→ ACTIVITY: What's wanted is each entry repeated verbatim, minus its images.

╭─ RECORDED DATA

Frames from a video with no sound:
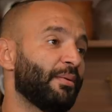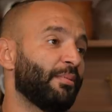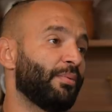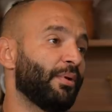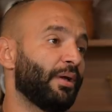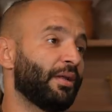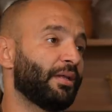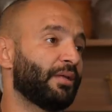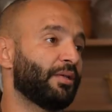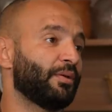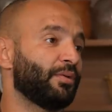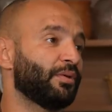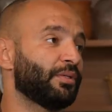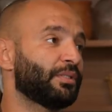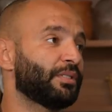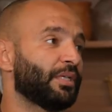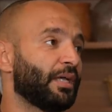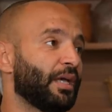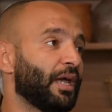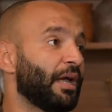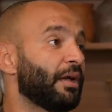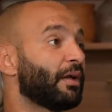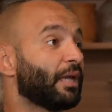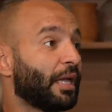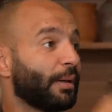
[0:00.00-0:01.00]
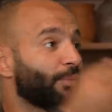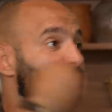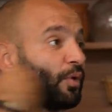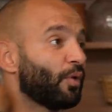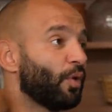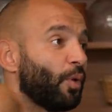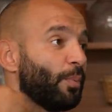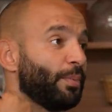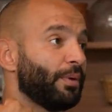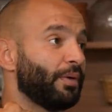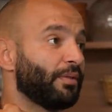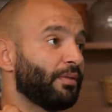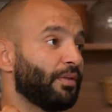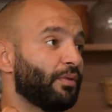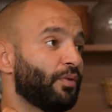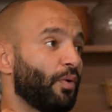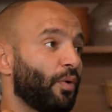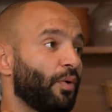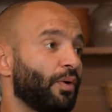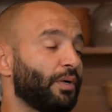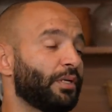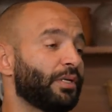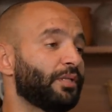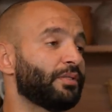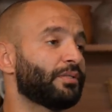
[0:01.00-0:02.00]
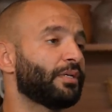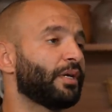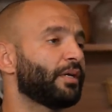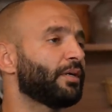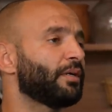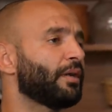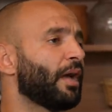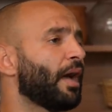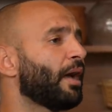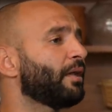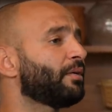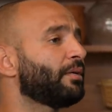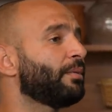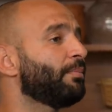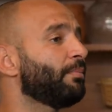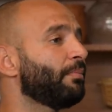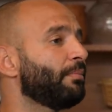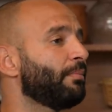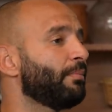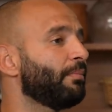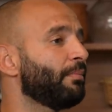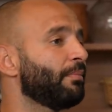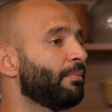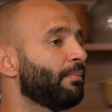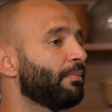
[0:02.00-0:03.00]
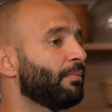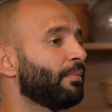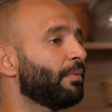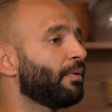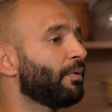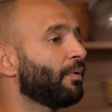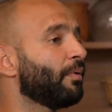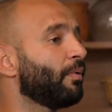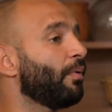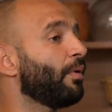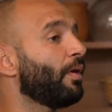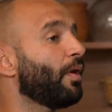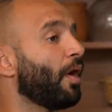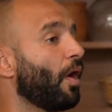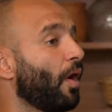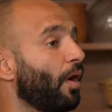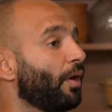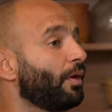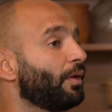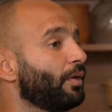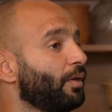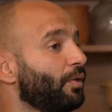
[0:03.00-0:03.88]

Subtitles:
But I kept on opening the door and he's like, Hattem, what are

╰─

→ ANSWER SECTION:
Frames from a video with no sound:
[0:00.00-0:01.00]
[0:01.00-0:02.00]
[0:02.00-0:03.00]
[0:03.00-0:03.88]

Subtitles:
But I kept on opening the door and he's like, Hattem, what are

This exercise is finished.